User:AirshipJungleman29/Antioch
Ἀντιόχεια ἡ ἐπὶ Δάφνῃ Antiochia ad Orontem | |
Location | Antakya, Turkey |
---|---|
Coordinates | 36°12′17″N 36°10′54″E / 36.20472°N 36.18167°E |
Type | Settlement |
History | |
Builder | Seleucus I Nicator |
Founded | 300 BC |
Site notes | |
Excavation dates | 1932–1939 |
Condition | Buried |
Antioch[a] was a city located in northern Syria at the site of modern Antakya, Turkey. Founded in 300 BC, Antioch became one of the most important cities of the ancient eastern Mediterranean.
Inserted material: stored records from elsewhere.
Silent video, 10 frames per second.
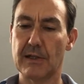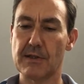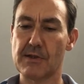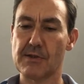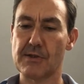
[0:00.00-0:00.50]

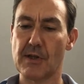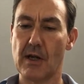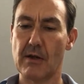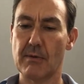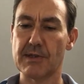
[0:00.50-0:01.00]
So,
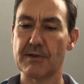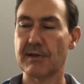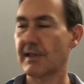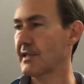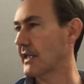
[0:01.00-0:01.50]

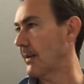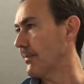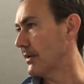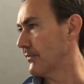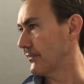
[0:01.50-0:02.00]
Louise, there's a
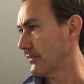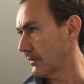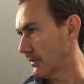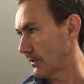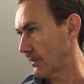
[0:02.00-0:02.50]
couple of
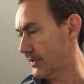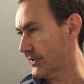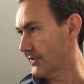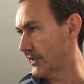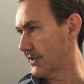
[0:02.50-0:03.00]

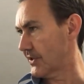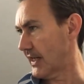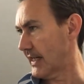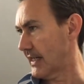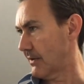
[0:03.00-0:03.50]
questions in the
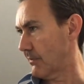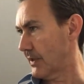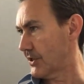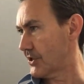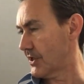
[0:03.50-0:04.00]
chat here,
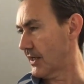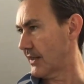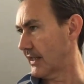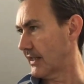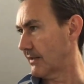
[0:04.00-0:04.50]
which I
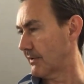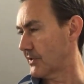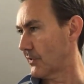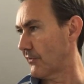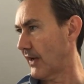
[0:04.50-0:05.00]
think are
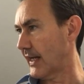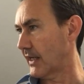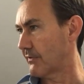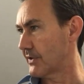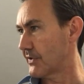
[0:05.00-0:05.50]
sort of
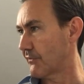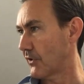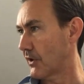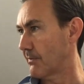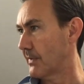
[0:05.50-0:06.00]
hangovers
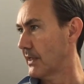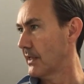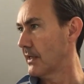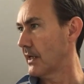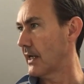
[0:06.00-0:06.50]
from
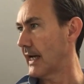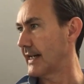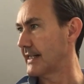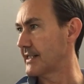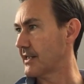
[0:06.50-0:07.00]

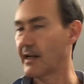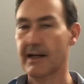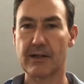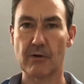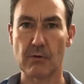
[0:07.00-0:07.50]
Andy's
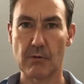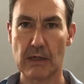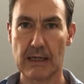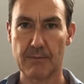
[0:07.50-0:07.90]
clinical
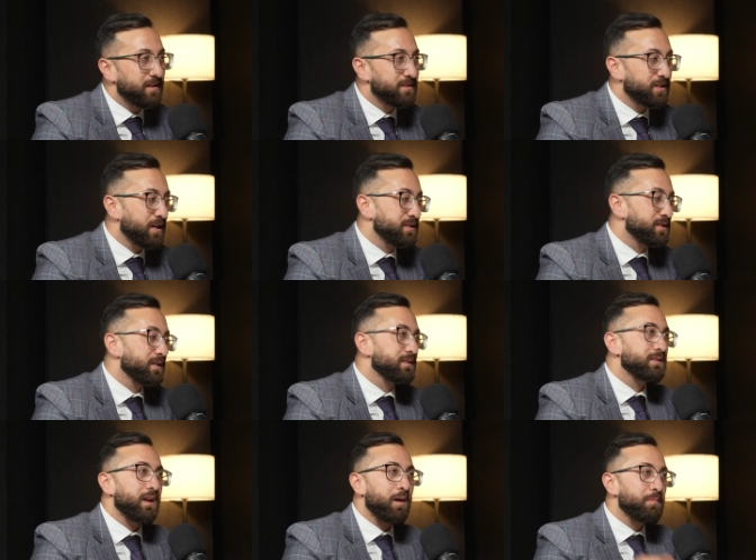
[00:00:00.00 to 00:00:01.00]
net changes
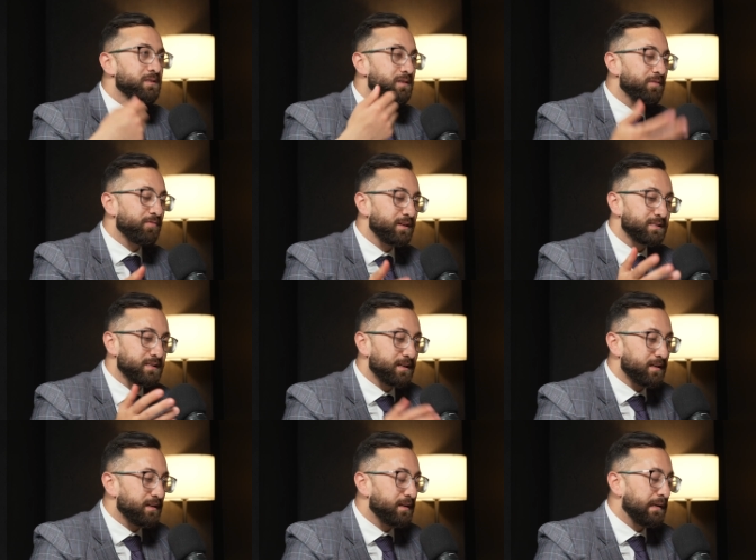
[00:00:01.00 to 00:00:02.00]
net, and how much yeah, you invested
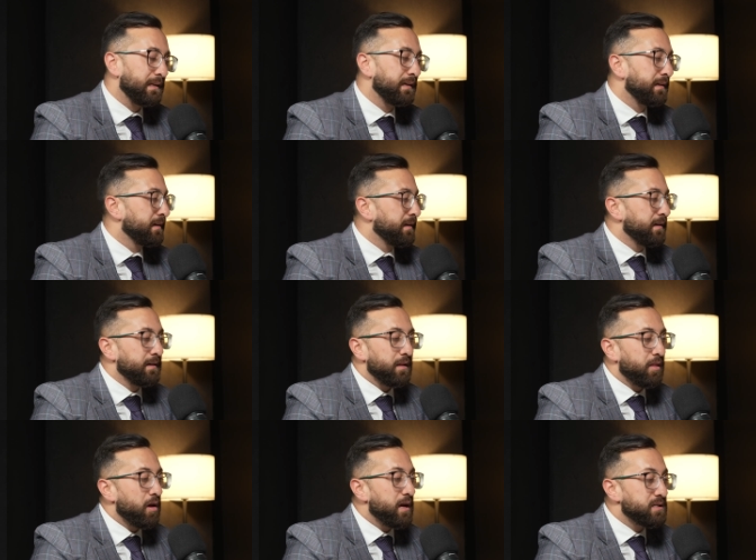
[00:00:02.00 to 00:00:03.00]
in, and
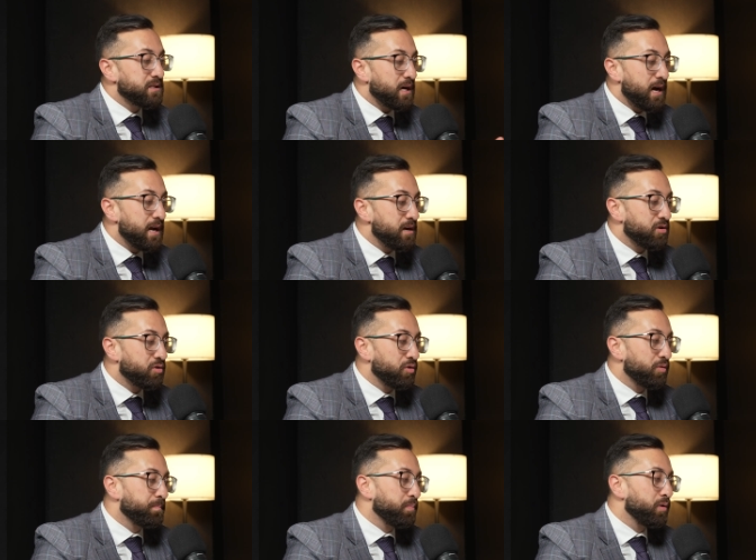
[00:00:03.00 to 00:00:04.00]
the entire
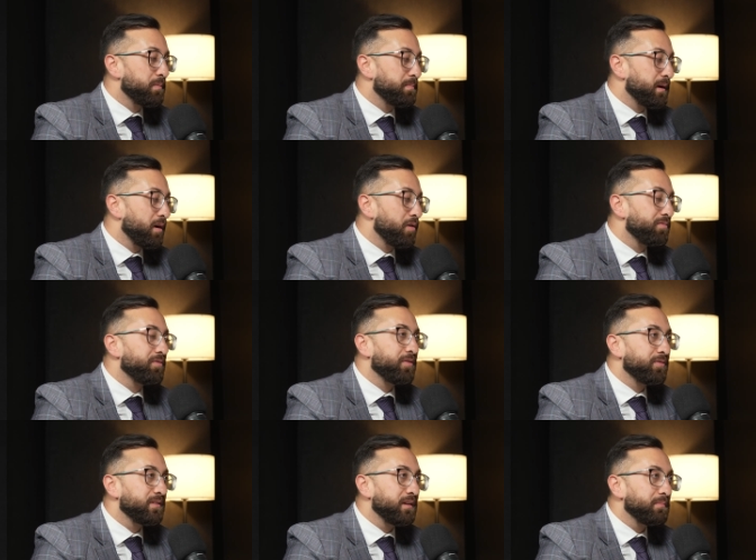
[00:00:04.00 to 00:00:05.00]
group would be over
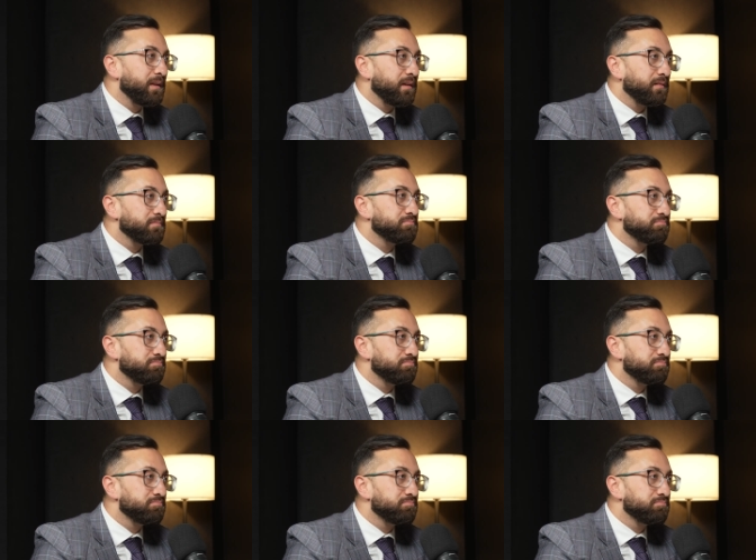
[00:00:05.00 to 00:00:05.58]
fifteen million.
The capital of the Hellenistic Seleucid Empire, it remained significant under the Roman and Byzantine Empires, and during the Crusades was the centre of the Principality of Antioch.
Seleucus I Nicator, a successor of Alexander the Great, founded Antioch alongside three other cities to secure the surrounding region, which he had recently conquered. He chose a site on the Orontes River in the southwest Amuq plain, a fertile lowland which provided valuable resources for Antioch; the city was strategically located and came to dominate trade routes. It served as the Seleucid capital from 240 BC until 63 BC, when the Romans took control; it was thereafter the capital of Roman Syria. Antioch may have been inhabited by over 500,000 inhabitants at its peak, making the city the third largest in the Roman Empire after Rome and Alexandria.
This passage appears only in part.